When a suit upon a matter of labor relation is brought in a state court and the court's jurisdiction is denied, the court must determine the question for itself. It cannot stop and refer the question to the board; nor will a federal court interfere to forestall the state court's determination. Amalgamated Clothing Workers of A. v. Richmand Bros., 348 U.S. 511, 75 S. Ct. 452, 99 L. Ed. 600.

In this case the Court said:

"We cannot assume that this confidence (in state courts) has been misplaced. Neither the course of this case, nor the history of state court actions since the decision in Garner v. Teamsters, C. & H. Local Union, No. 776 (A.F.L.), 346 U.S. 485, 74 S. Ct. 161, 98 L. Ed. 228, demonstrate recalcitrance on the part of state courts to recognize the rather subtle line of demarcation between exclusive federal and allowable state jurisdiction over labor problems."

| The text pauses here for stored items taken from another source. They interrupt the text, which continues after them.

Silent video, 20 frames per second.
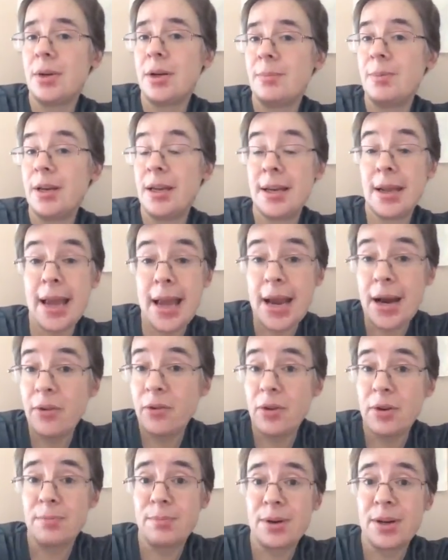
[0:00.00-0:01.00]
I mean,
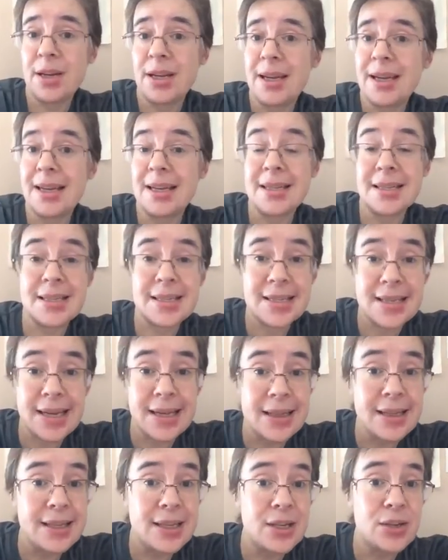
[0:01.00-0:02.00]
everybody can
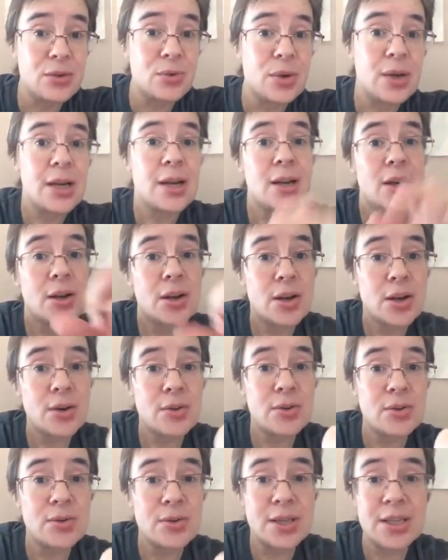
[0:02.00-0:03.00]
tell you,
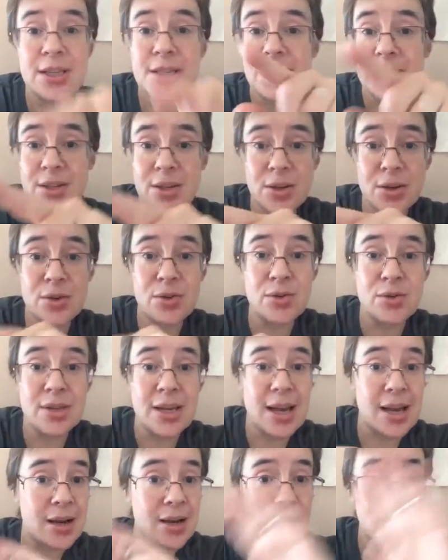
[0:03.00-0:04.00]
go do this, go do
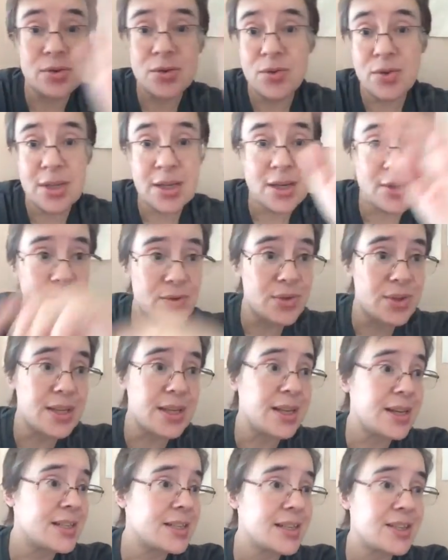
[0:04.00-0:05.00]
that, go do the other
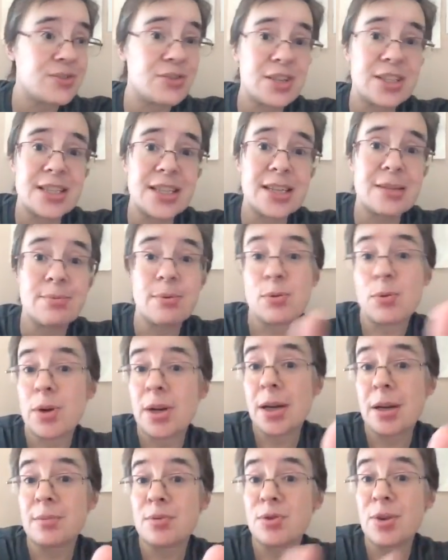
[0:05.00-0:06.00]
thing, etc., etc. But when
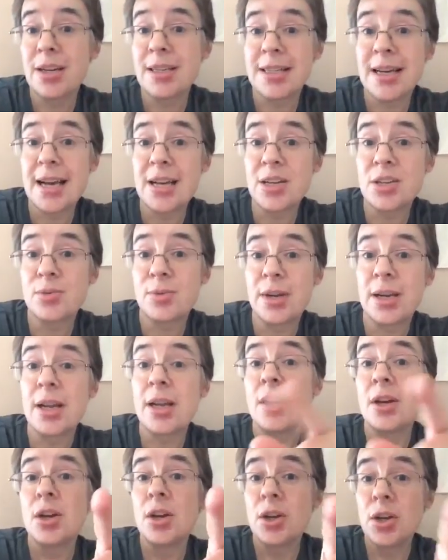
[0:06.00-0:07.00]
it comes right down to it,
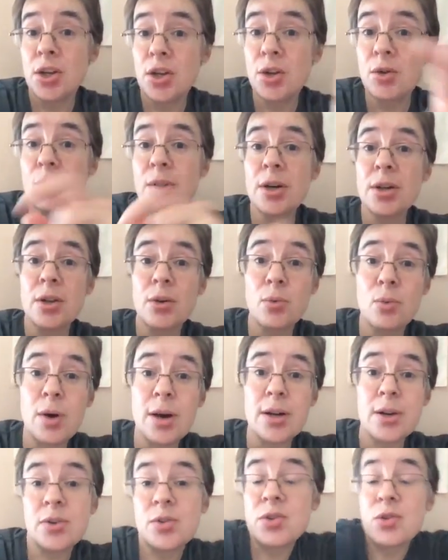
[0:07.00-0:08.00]
you are the
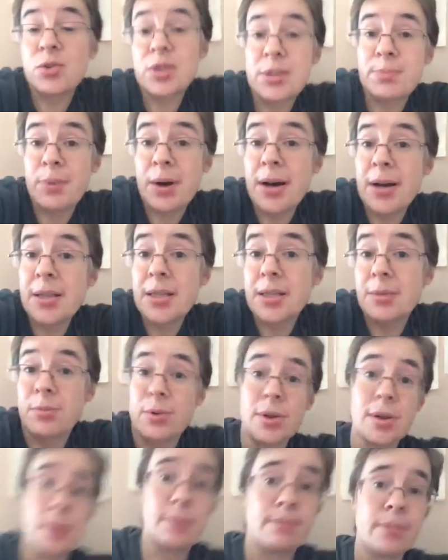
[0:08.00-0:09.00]
one who's
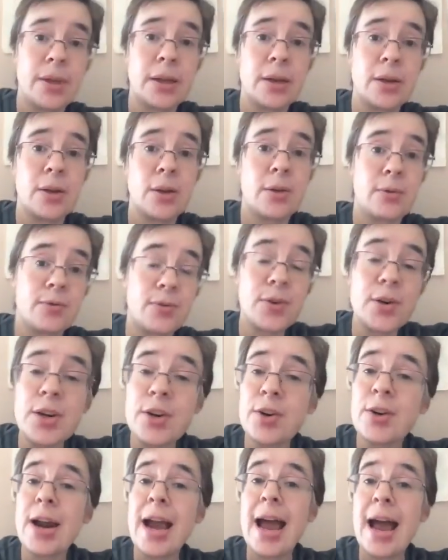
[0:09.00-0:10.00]
responsible for
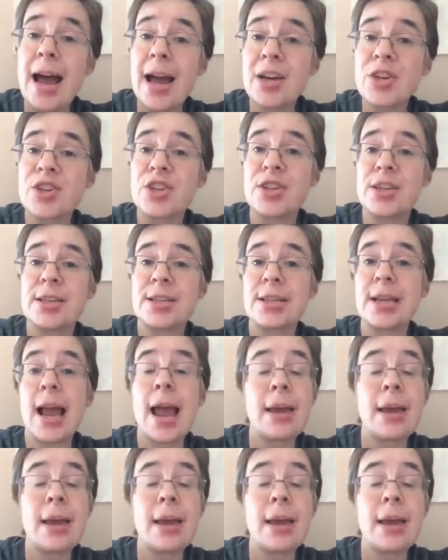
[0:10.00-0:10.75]
your actions.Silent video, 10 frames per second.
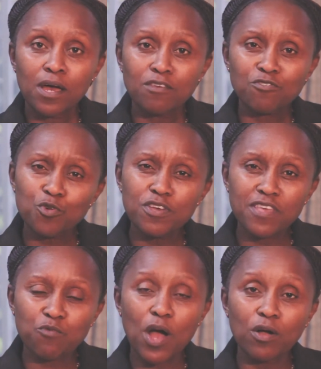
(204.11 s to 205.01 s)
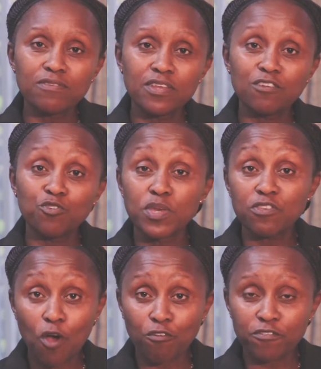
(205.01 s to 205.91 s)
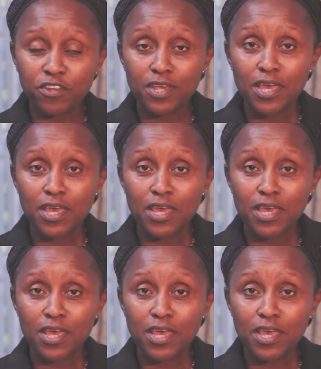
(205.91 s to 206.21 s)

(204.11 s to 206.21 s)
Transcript: Stories that were considered to be soft.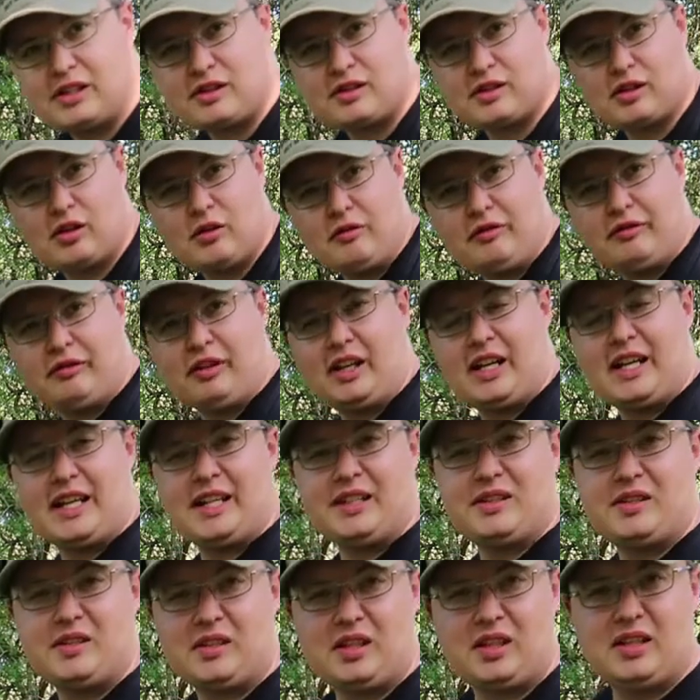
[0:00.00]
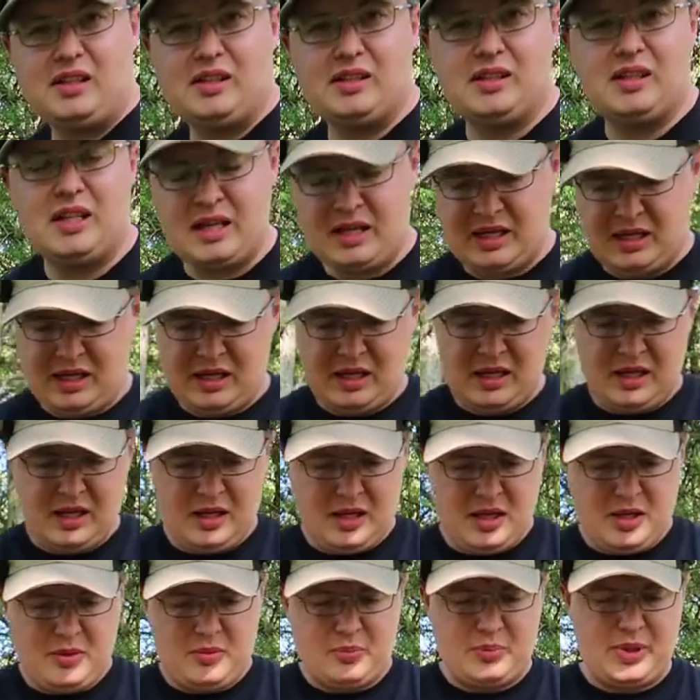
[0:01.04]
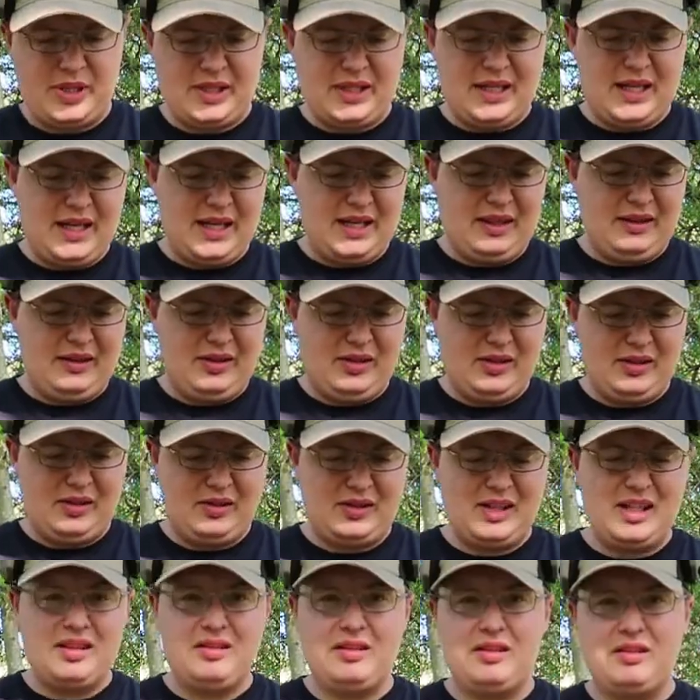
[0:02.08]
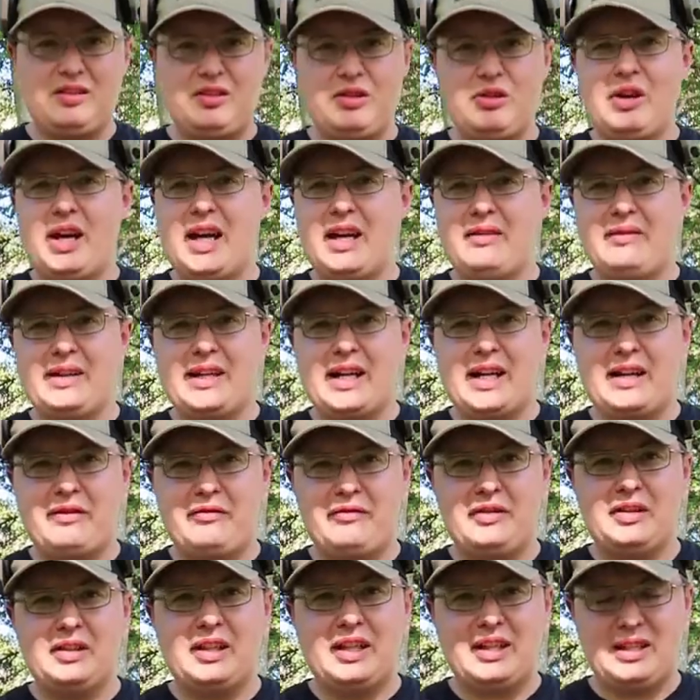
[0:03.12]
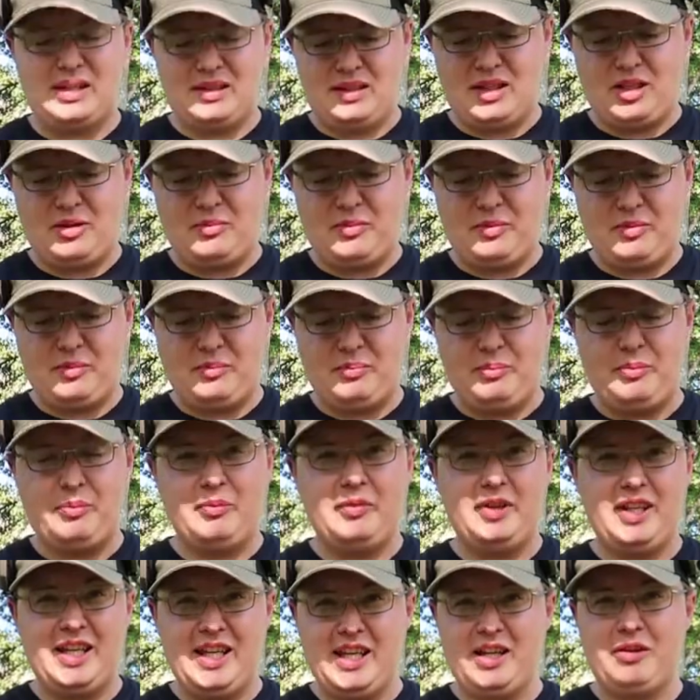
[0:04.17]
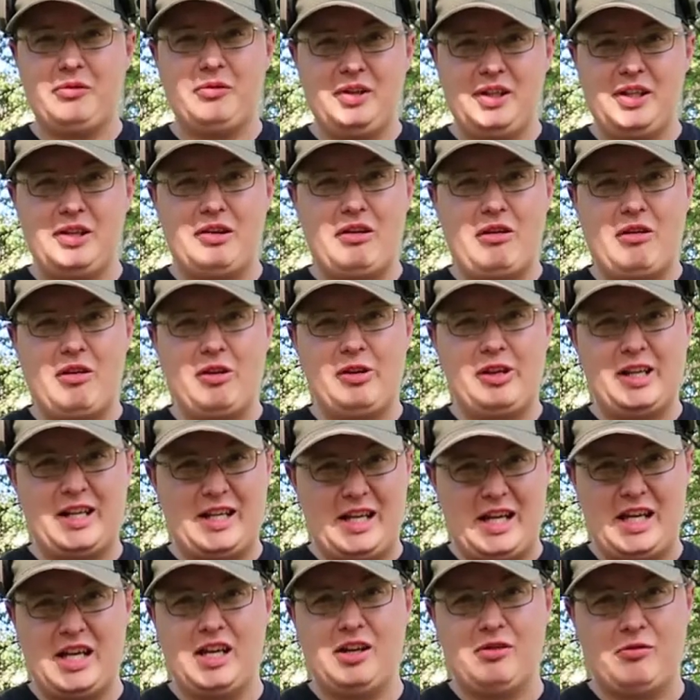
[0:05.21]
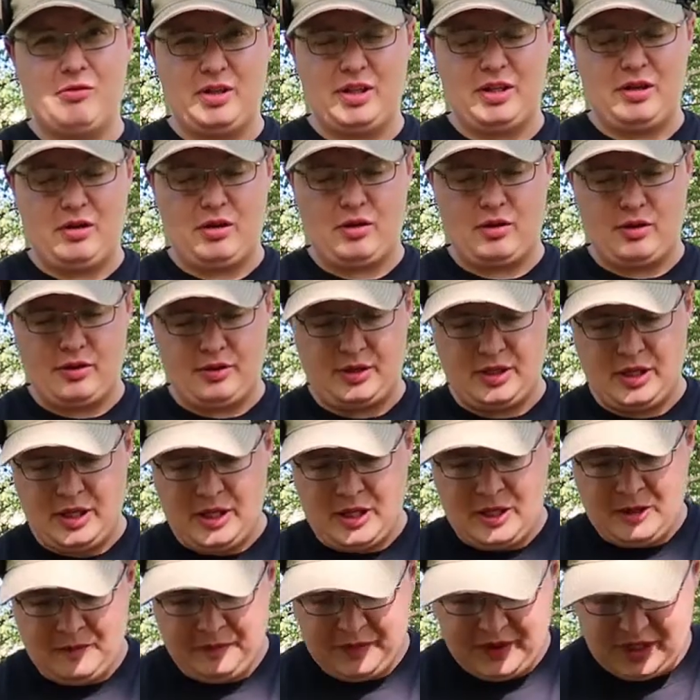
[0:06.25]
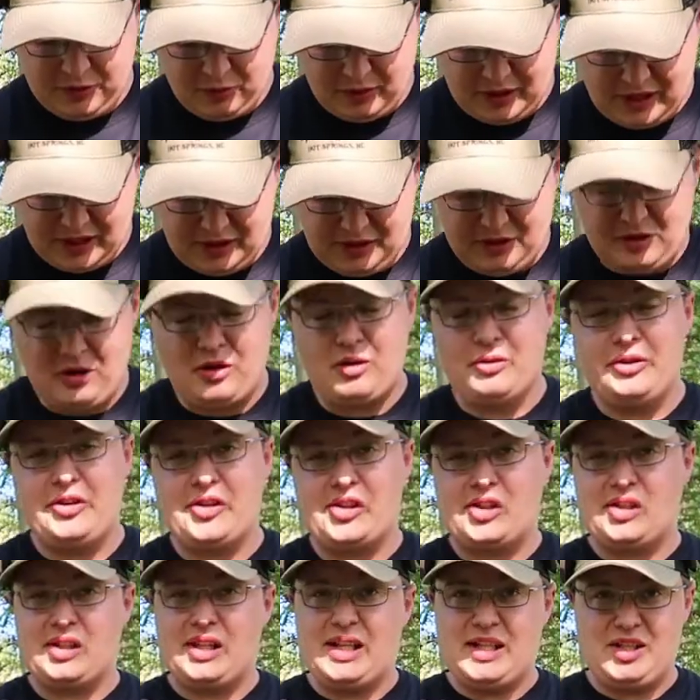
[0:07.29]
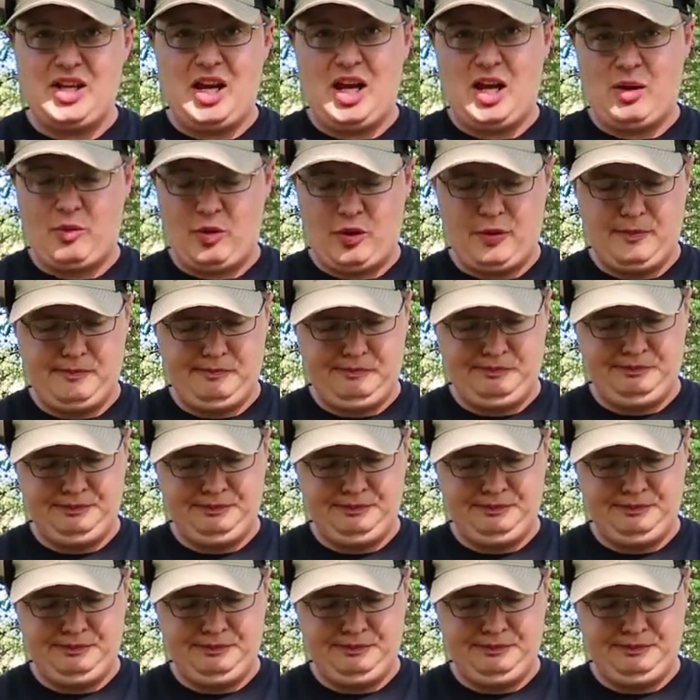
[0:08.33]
slow flying slug, but yet since it's so heavy, I feel like it's going to kick really hard and hit really hard. This one is called the Sledgehammer.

It seems from the decisions that matters of local concern, such as labor relations, over which the several states have exercised jurisdiction, remain in state power unless and until they are pre-empted by Congress, by virtue of the Commerce and Supremacy clauses of the federal Constitution; and in a given case the intent of Congress to exclude state power must be clearly manifested. Allen-Bradley Local U.E.R.M.W. v. Wisconsin Employment Relations Board, 315 U.S. 740, 62 S. Ct. 820.

*11 In order to exclude state power over a given type of conduct in labor relations, two things must concur: (1) Congress must clearly have manifested an intent to pre-empt such conduct and withdraw if from state control; and (2) it must have provided a federal remedy for injury caused by such conduct. In the absence of such remedy, such conduct will be subject to concurrent jurisdiction of both the state's and the federal authority. United Const. Workers, etc. v. Laburnum Const. Corp., 347 U.S. 656, 74 S. Ct. 833, 98 L. Ed. 1025.

In Mascari v. International Brotherhood, etc., 187 Tenn., 345, 355, 215, S.W.2d 779, 783, this Court says:

"Ours is a dual system of Government and oftentimes Congress legislates on matters contrary and supplemental to State enactments. In the case of Bethlehem Steel Company et al. v. New York Labor Relations Board et al., 330 U.S. 767, 67 S. Ct. 1026, 1020, 91 L. Ed. 1234, 1245, Mr. Justice Jackson, in the course of his opinion, said: "`It long has been the rule that exclusion of state action may be implied from the nature of the legislation and the subject matter although express declaration of such result is wanting. * * *" "`In the National Labor Relations Act (29 U.S.C.A. sec. 151 et seq.), Congress has sought to reach some aspects of the employer-employee relation out of which such interferences arise. It has dealt with the subject or relationship but partially, and has left outside of the scope of its delegation other closely related matters. Where it leaves the employer-employee relation free of regulation in some aspects, it implies that in such matters federal policy is indifferent, and since it is indifferent to what the individual of his own volition may do we can only assume it to be equally indifferent to what he may do under the compulsion of the state.'"

It is the opinion that our Courts have jurisdiction in cases of this nature.

It results that we find no error in the decree of the Chancellor and it is affirmed.